Efficient Query Subscription Processing for Prospective Search Engines

Utku Irmak

CIS Department Polytechnic University
Brooklyn, NY 11201

Svilen Mihaylov

CIS Department University of Pennsylvania
Philadelphia, PA 19104

Torsten Suel

CIS Department Polytechnic University
Brooklyn, NY 11201

Samrat Ganguly

NEC Laboratories America, Inc.
Princeton, NJ 08540

Rauf Izmailov

NEC Laboratories America, Inc.
Princeton, NJ 08540

ABSTRACT

Current web search engines are retrospective in that they limit users to searches against already existing pages. Prospective search engines, on the other hand, allow users to upload queries that will be applied to newly discovered pages in the future. We study and compare algorithms for efficiently matching large numbers of simple keyword queries against a stream of newly discovered pages.
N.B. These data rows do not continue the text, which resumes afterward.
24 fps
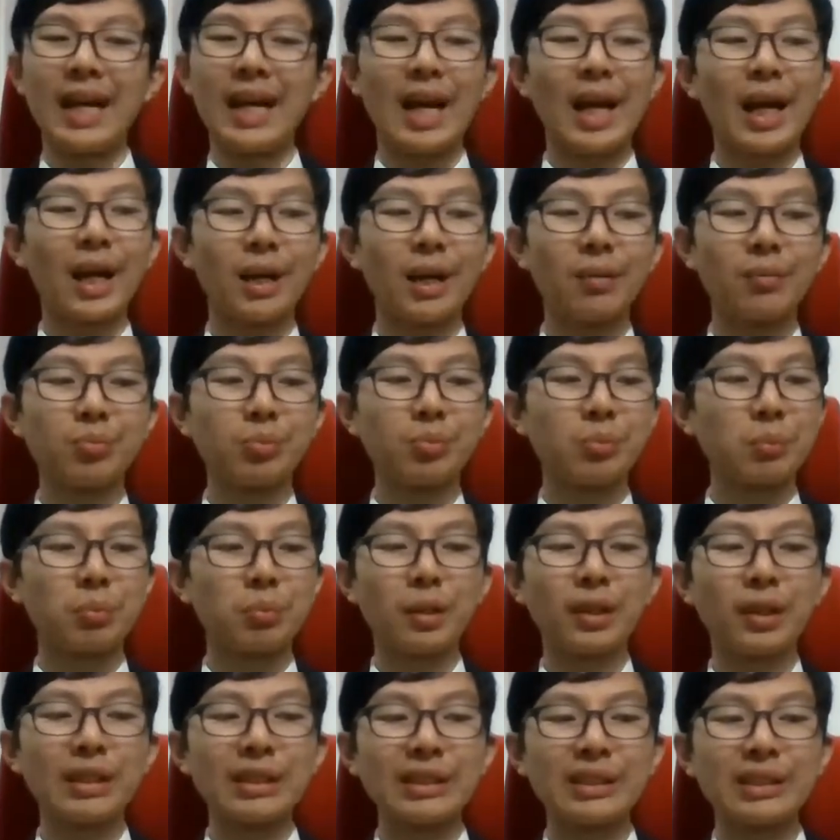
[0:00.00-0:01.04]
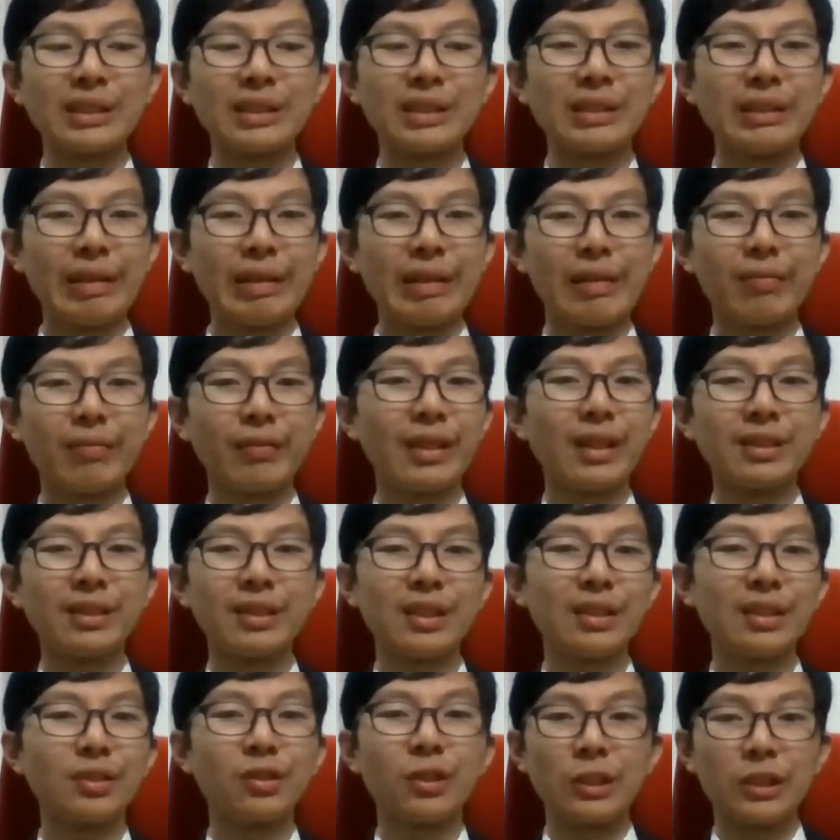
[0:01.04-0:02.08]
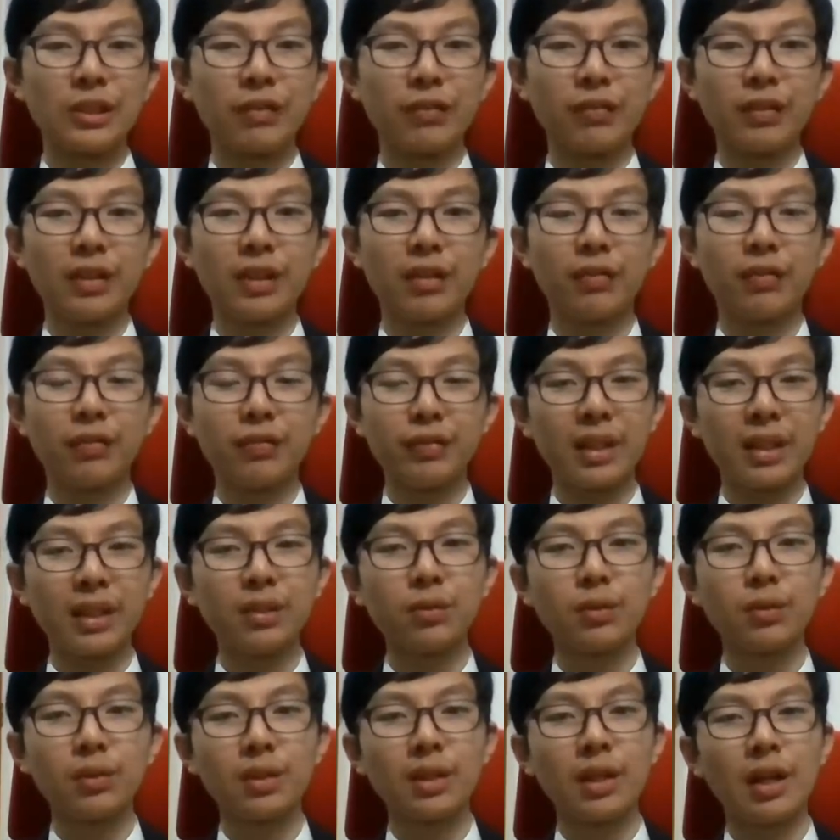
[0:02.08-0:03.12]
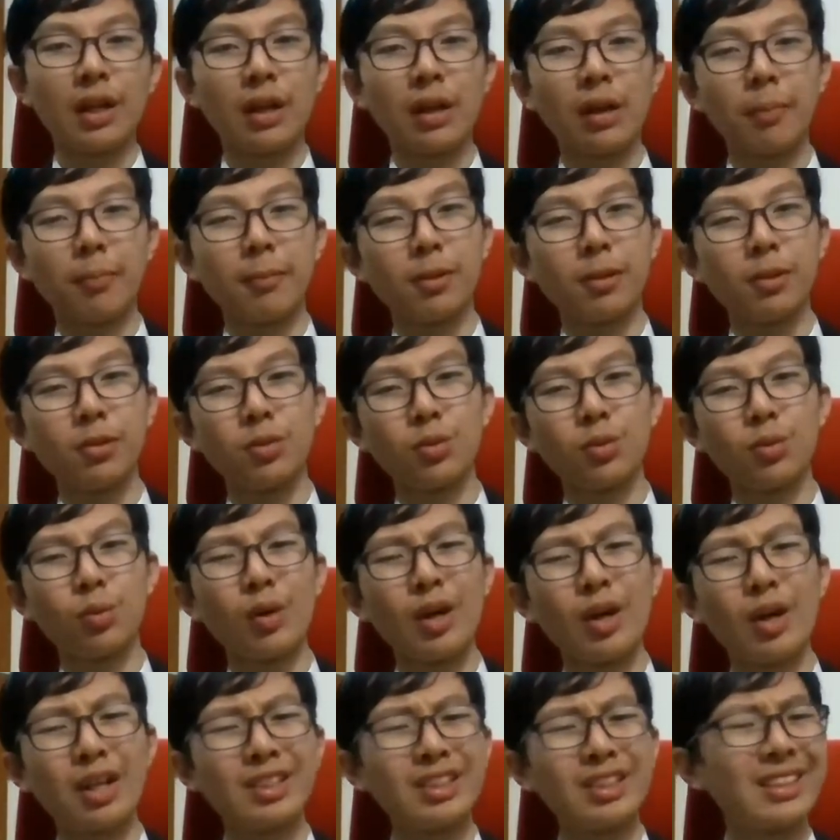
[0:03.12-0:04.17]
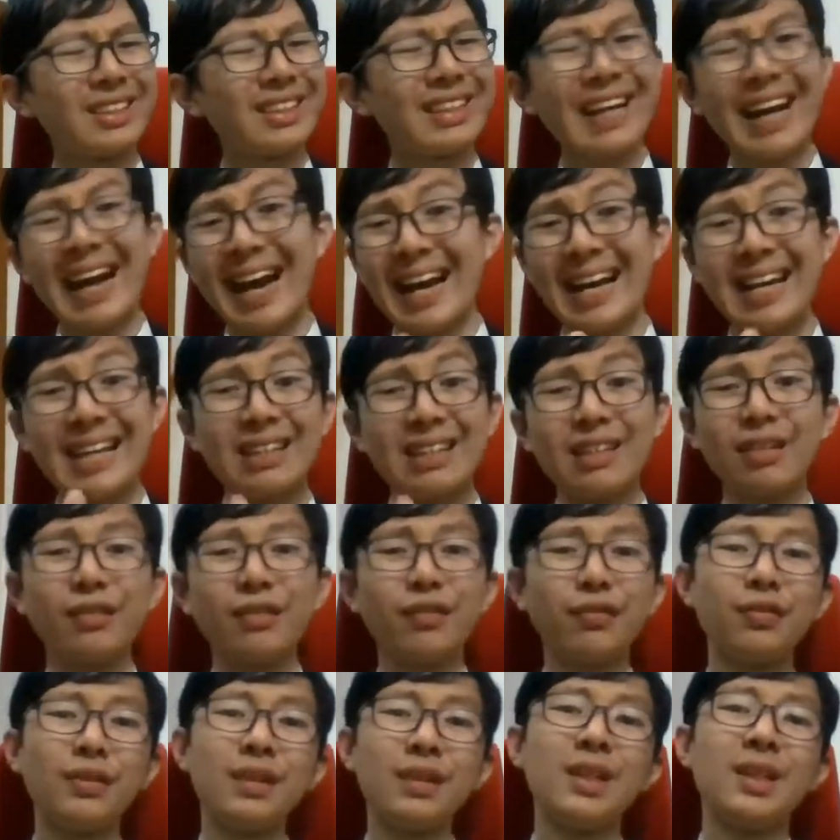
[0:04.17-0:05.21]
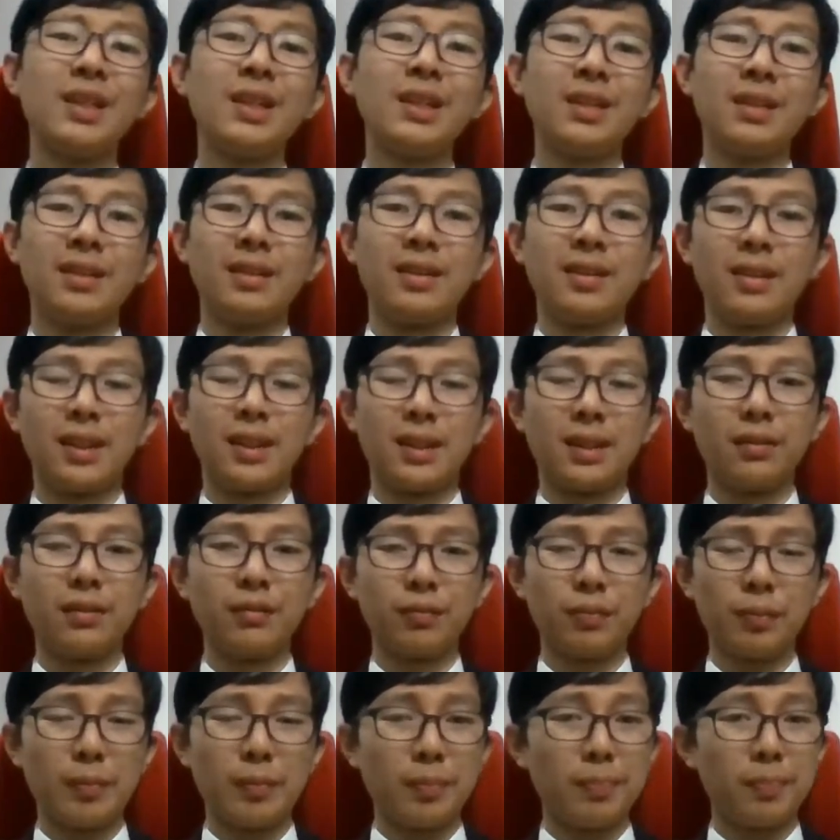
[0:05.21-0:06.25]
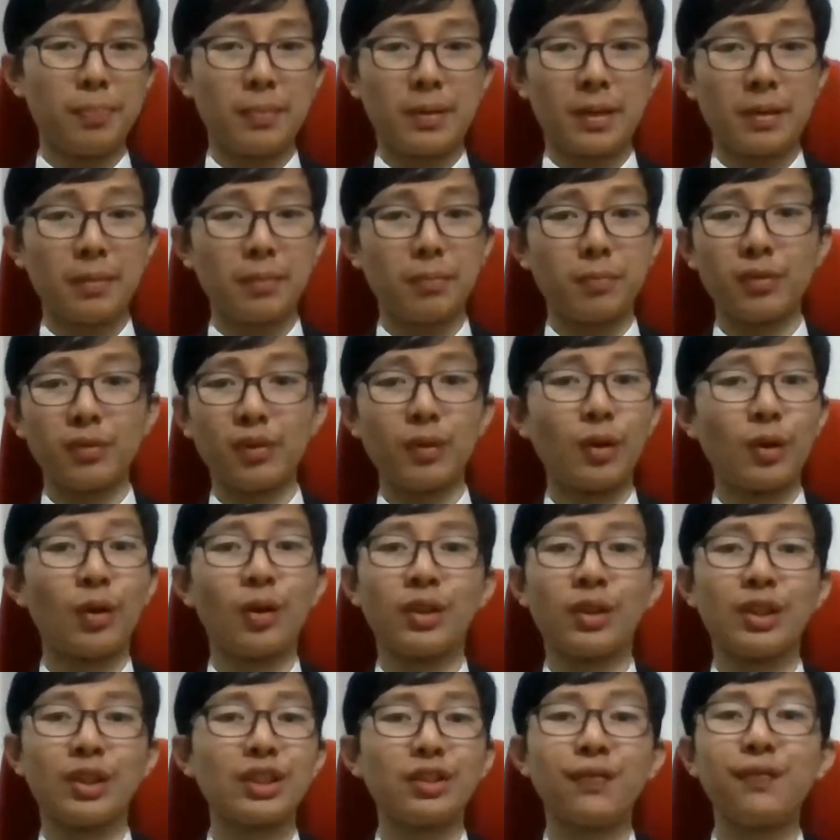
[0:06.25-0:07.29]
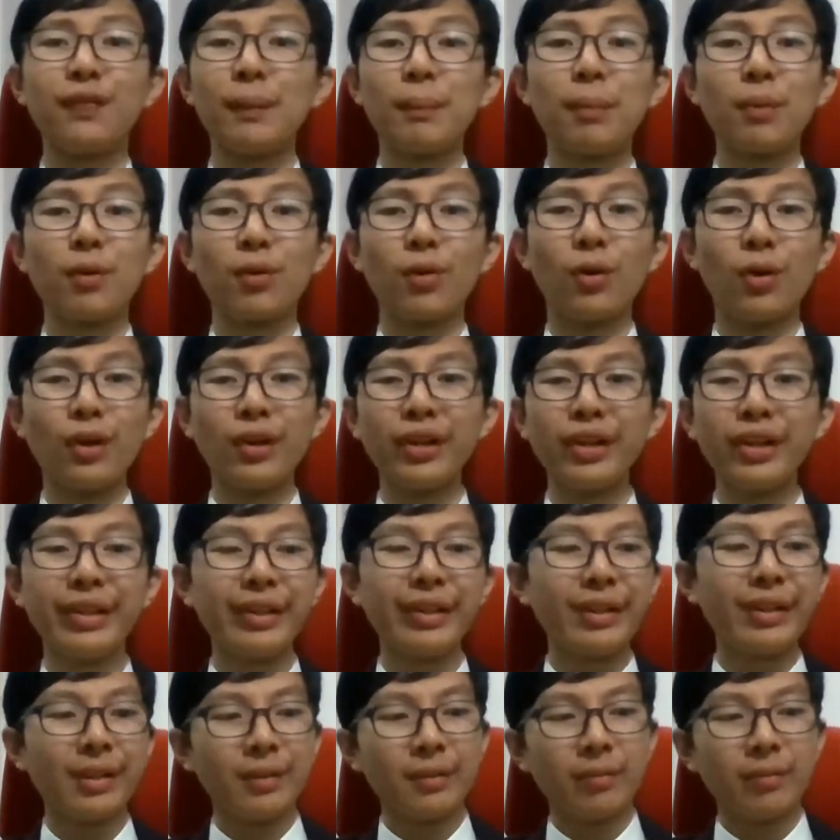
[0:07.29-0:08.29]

um, because uh, that's six or seven out of ten, which I recommend you to watch it, kind of, you know, or just flip a coin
Categories and Subject Descriptors:

H.3.3 Information Storage and Retrieval: Information Search and Retrieval: Information filtering

General Terms

Algorithms, Performance, Experimentation

Keywords

Inverted index, prospective search, query processing

1. Introduction

The emergence of large web search engines has fundamentally changed the way we locate and access information. Such search engines work by downloading pages from the web and then building a full-text index on the pages. Thus, they are retrospective in nature, as they allow us to only search for currently already existing pages - including many outdated pages. An alternative approach, often called prospective search, allows a user to upload a query that will then be evaluated by the search engine against documents encountered in the future. The user can be notified of new matches in one of several ways, e.g., via email, or through a desktop-based or web-based RSS reader. Popular currently available implementations of prospective search include the News Alert feature in Google News and the PubSub subscription service (http:/pubsub.com).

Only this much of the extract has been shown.